Tuesday, November 19, 2013

MySQL Cluster run-time environment, Part 1

The run-time environment in MySQL Cluster have always been geared towards high throughput, but also at having many features providing real-time access to the data in MySQL Cluster. Real-time features have included the possibility to lock the memory such that no swapping occurs. It has also included the ability to control placement of the many threads introduced in the MySQL Cluster 7.x series.

In the latest version of MySQL Cluster 7.x we have improved these real-time features and enabled a higher level of control over how those features are configured in the MySQL Cluster data nodes.

Given the high flexibility of configuring MySQL Cluster 7.x we have moved away from global config variables affecting all threads and instead moved towards using the ThreadConfig variable to specify the configured behavior of MySQL Cluster data nodes. The global variables are still in use, but they only set the default value, this value can be overridden by the settings in ThreadConfig.

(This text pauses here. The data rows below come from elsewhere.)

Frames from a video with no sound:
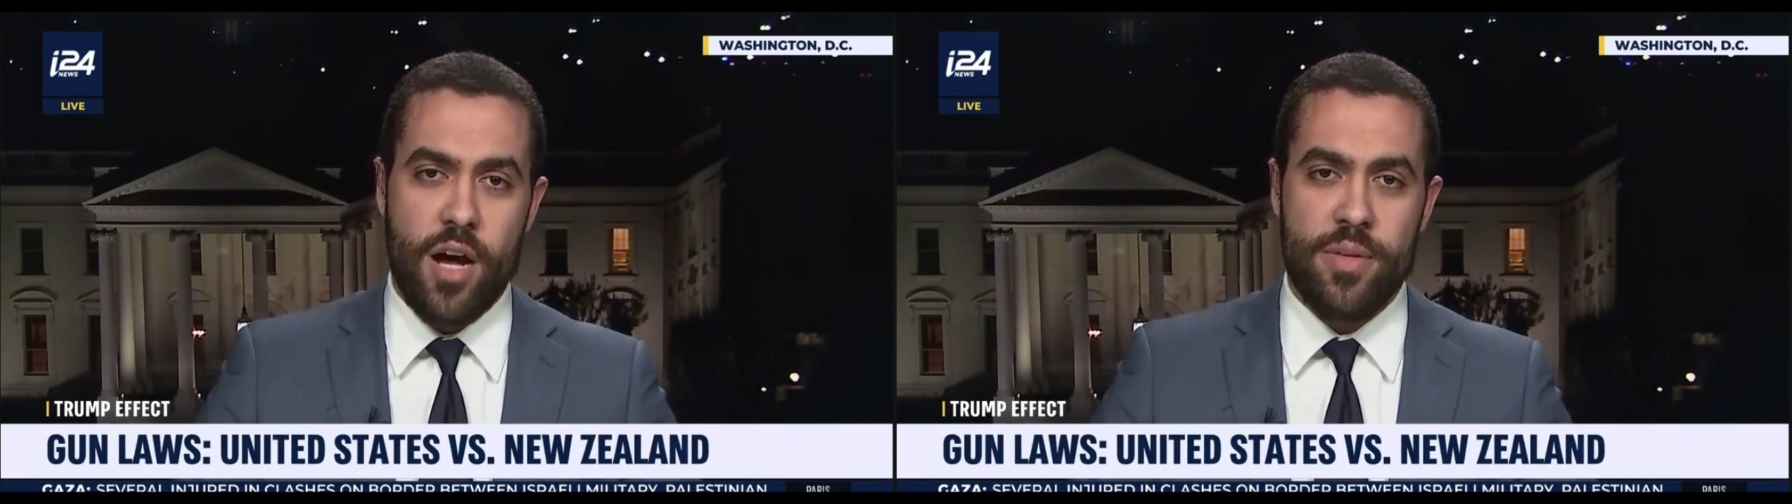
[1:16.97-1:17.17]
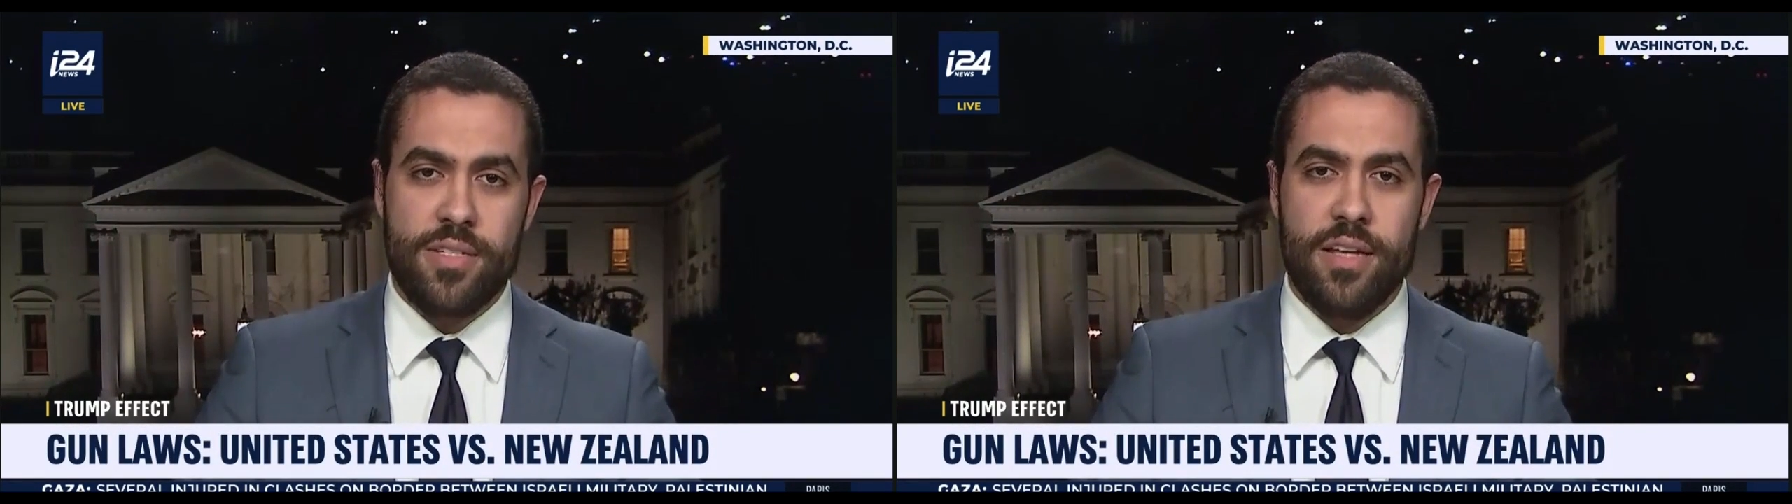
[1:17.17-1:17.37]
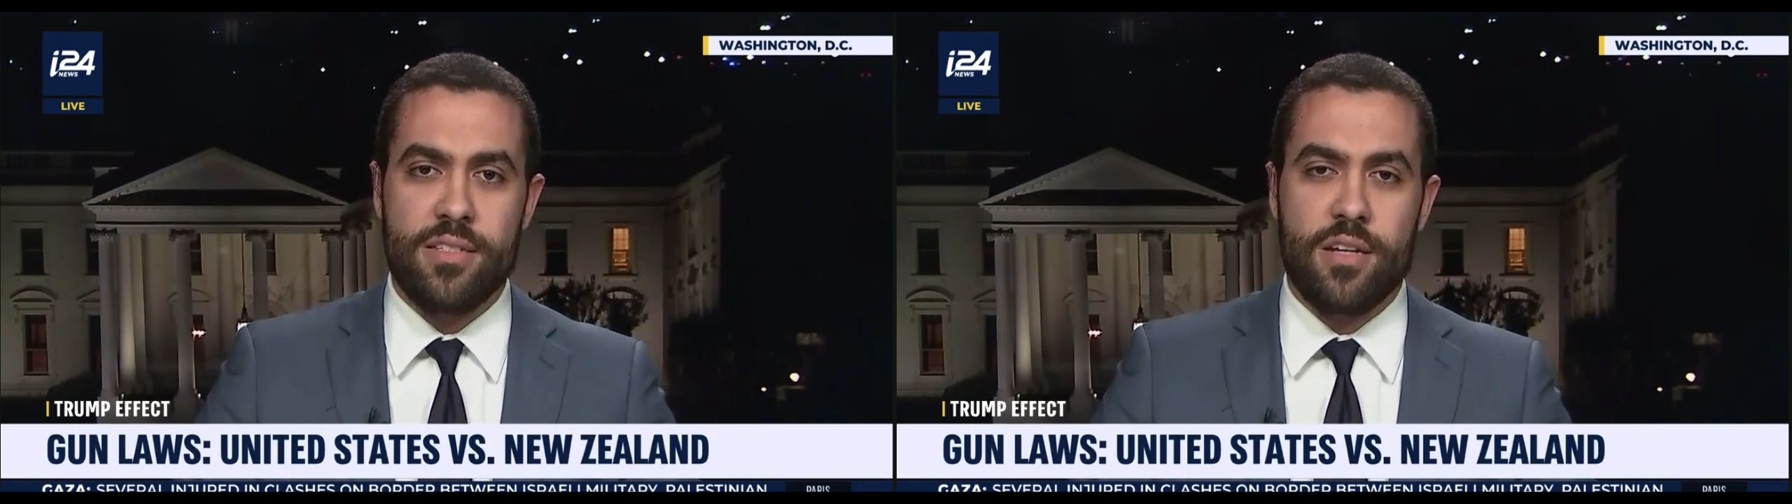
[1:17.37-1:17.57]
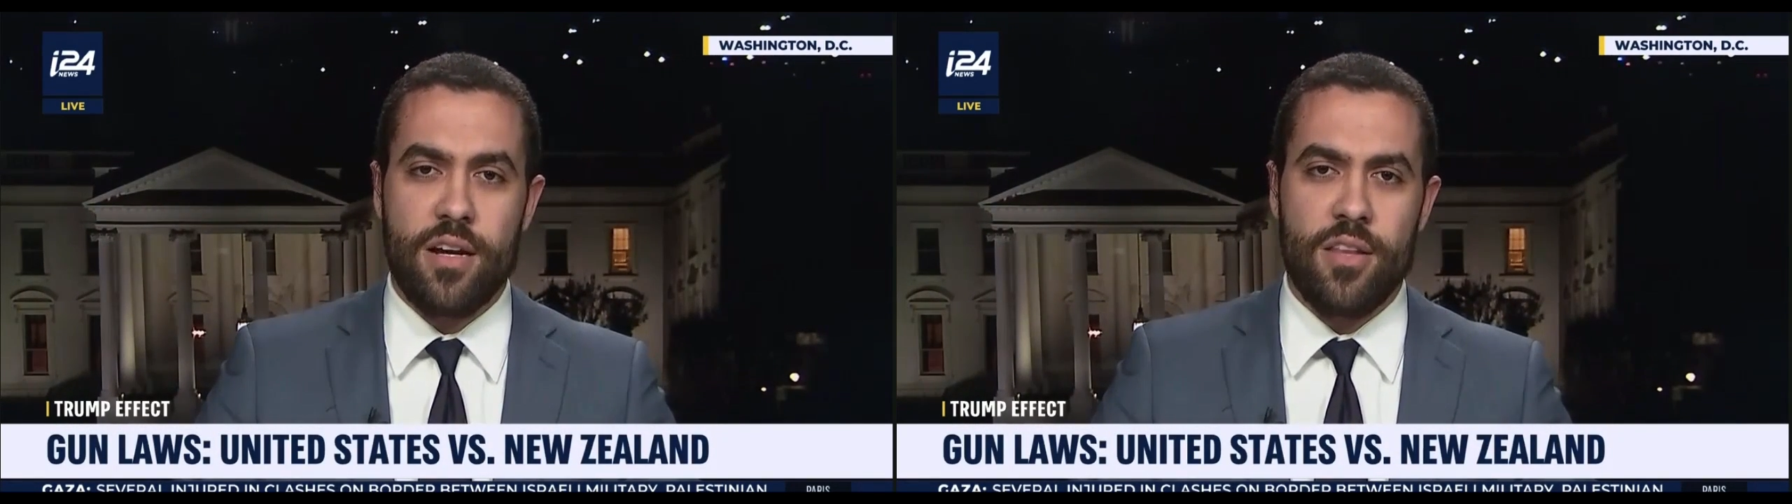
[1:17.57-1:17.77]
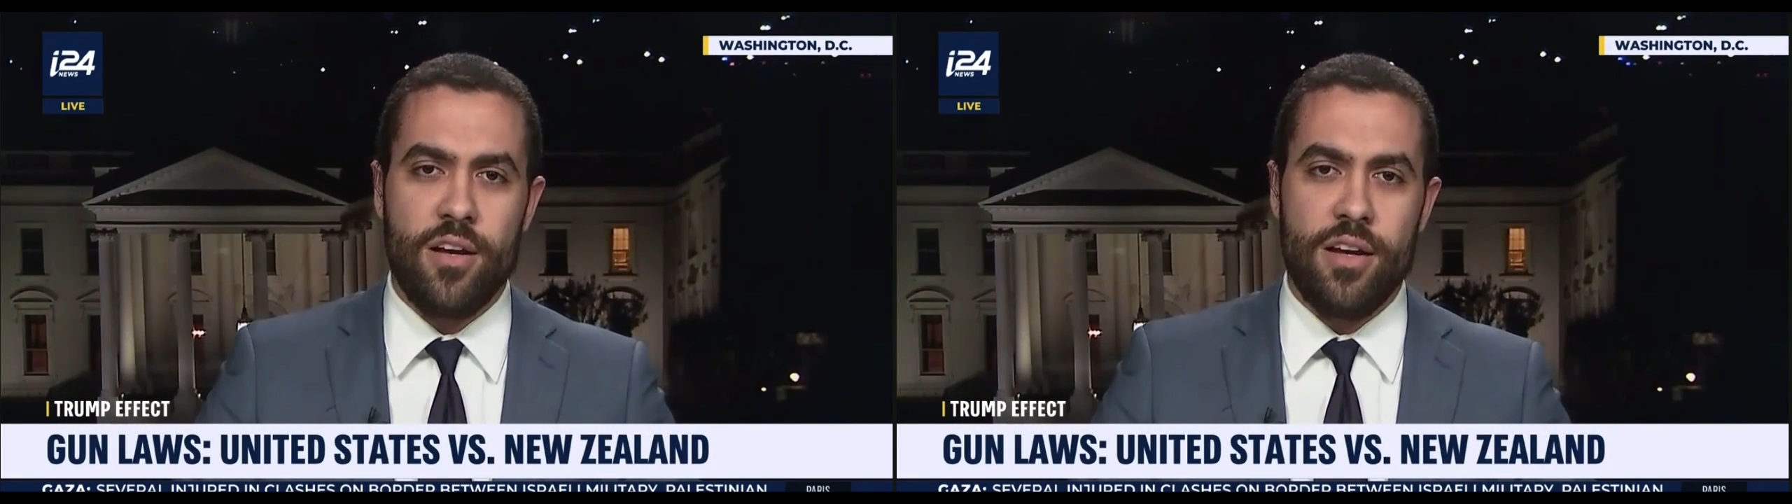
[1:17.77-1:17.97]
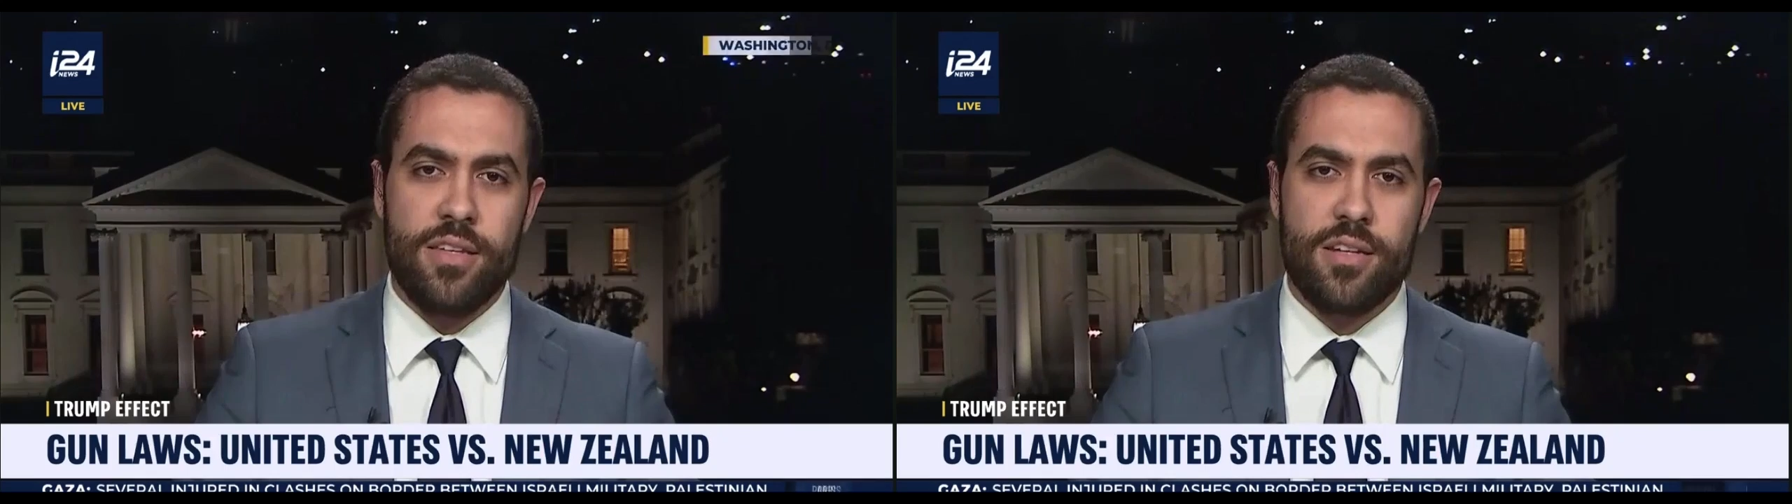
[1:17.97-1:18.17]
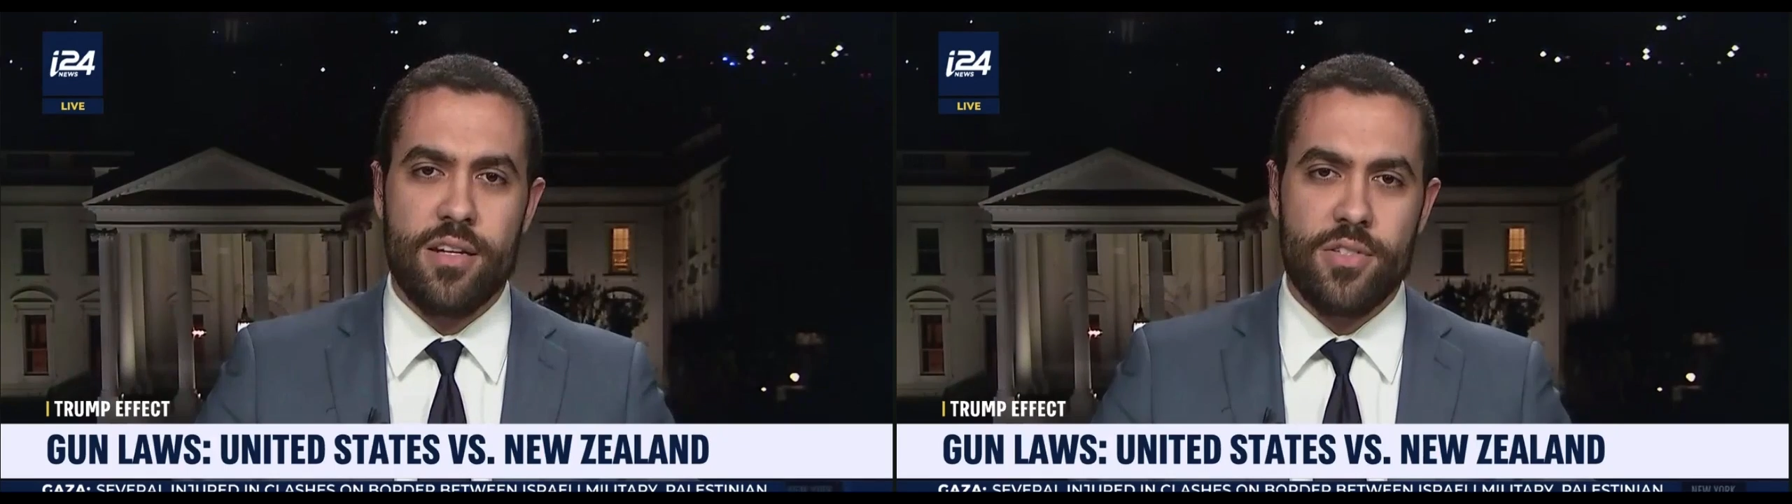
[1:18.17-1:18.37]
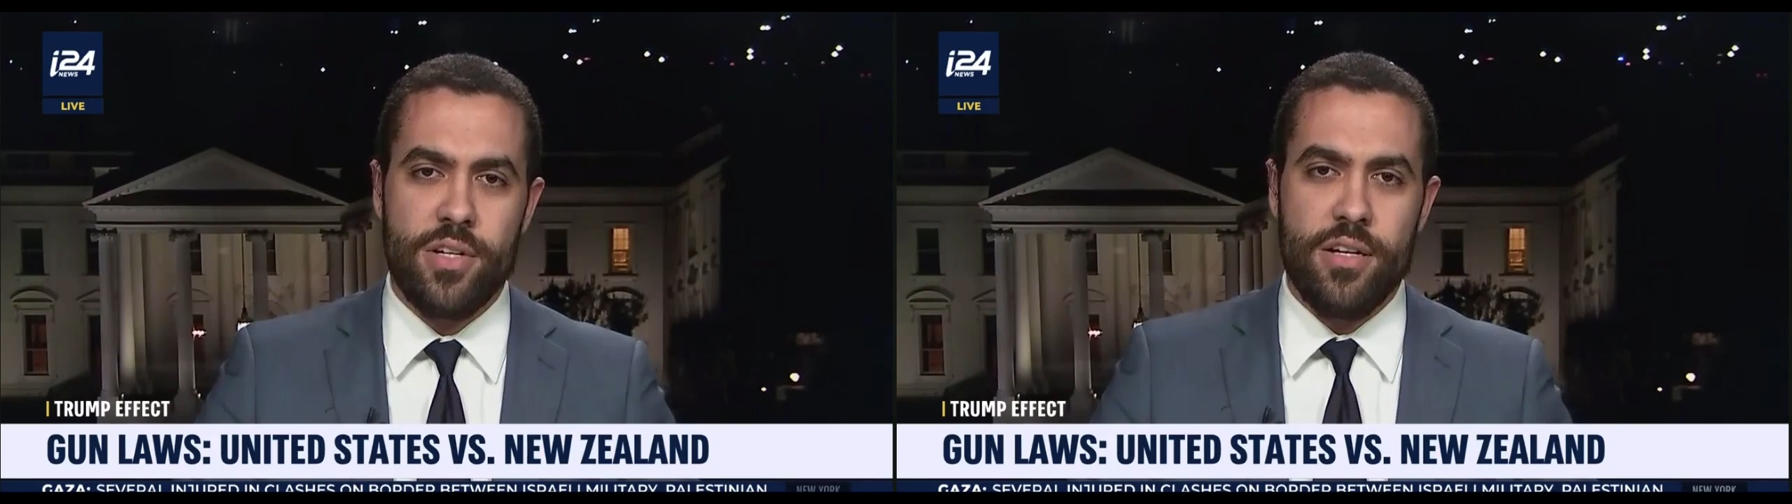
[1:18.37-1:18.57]

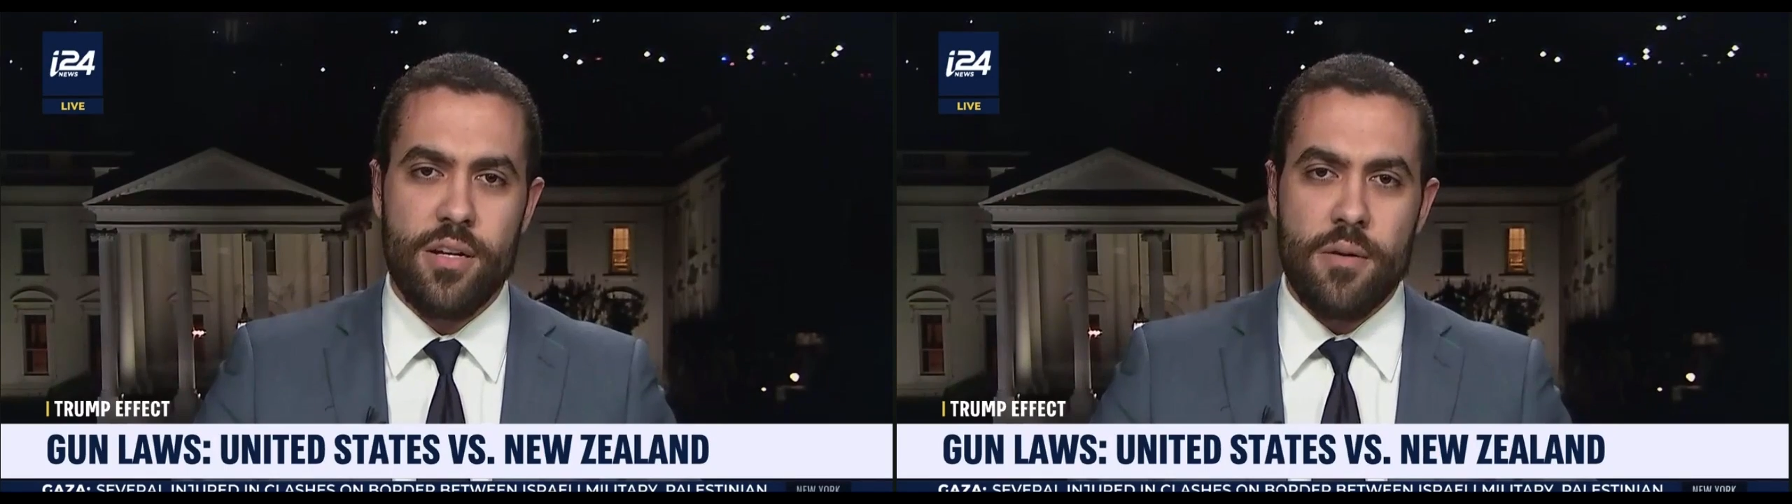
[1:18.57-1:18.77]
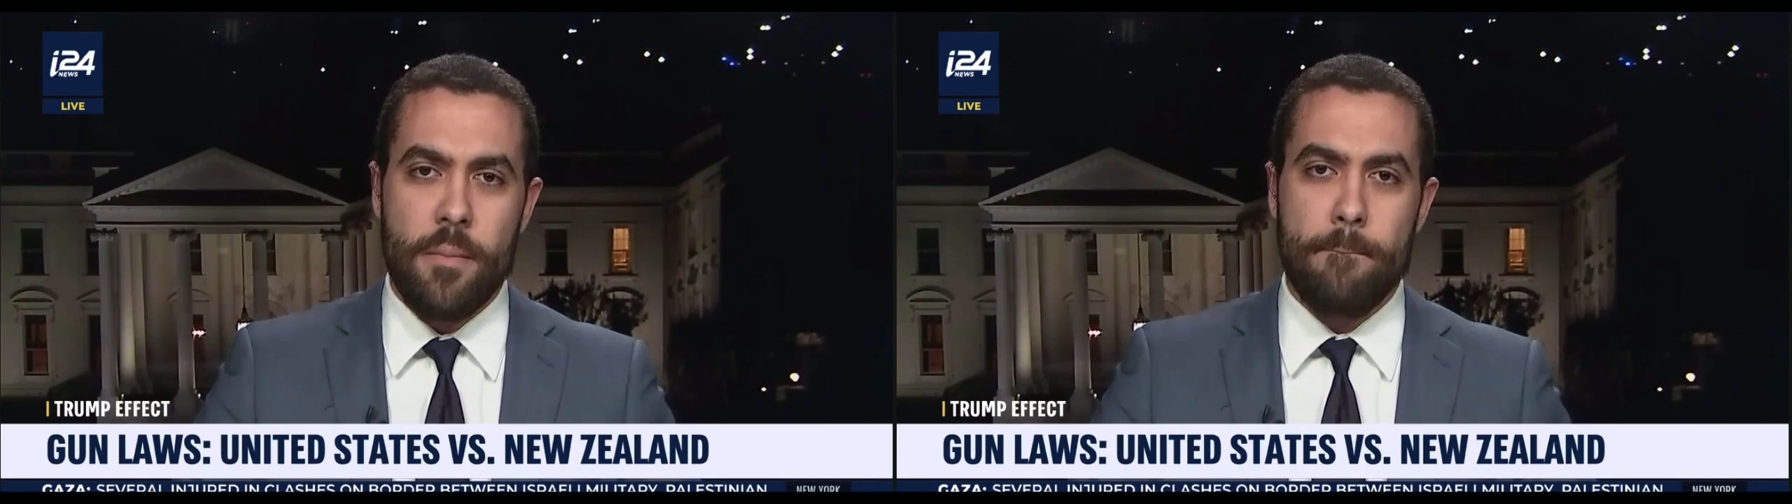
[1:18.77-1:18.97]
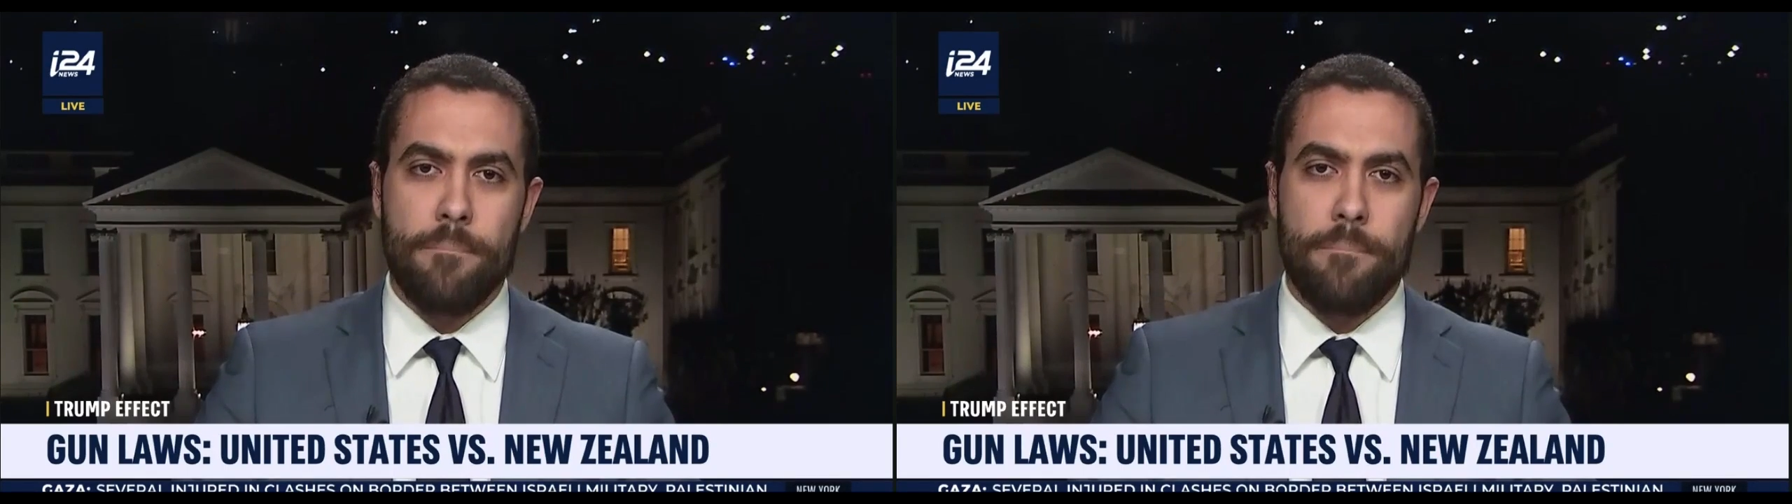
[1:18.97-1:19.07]
where there are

Given that the ThreadConfig variable has such a key role in configuring the run-time environment of the MySQL Cluster data nodes, it is a good idea to spread more light on what can be configured now in the latest versions of MySQL Cluster 7.x. To assist users in this, I've written a series of three blogs where this is the first, and this blog introduces the concepts. The second blog gives information on what syntax to use and which configuration variables to use. Finally the third blog gives recommendations on which configuration setting to use in a number of different situations.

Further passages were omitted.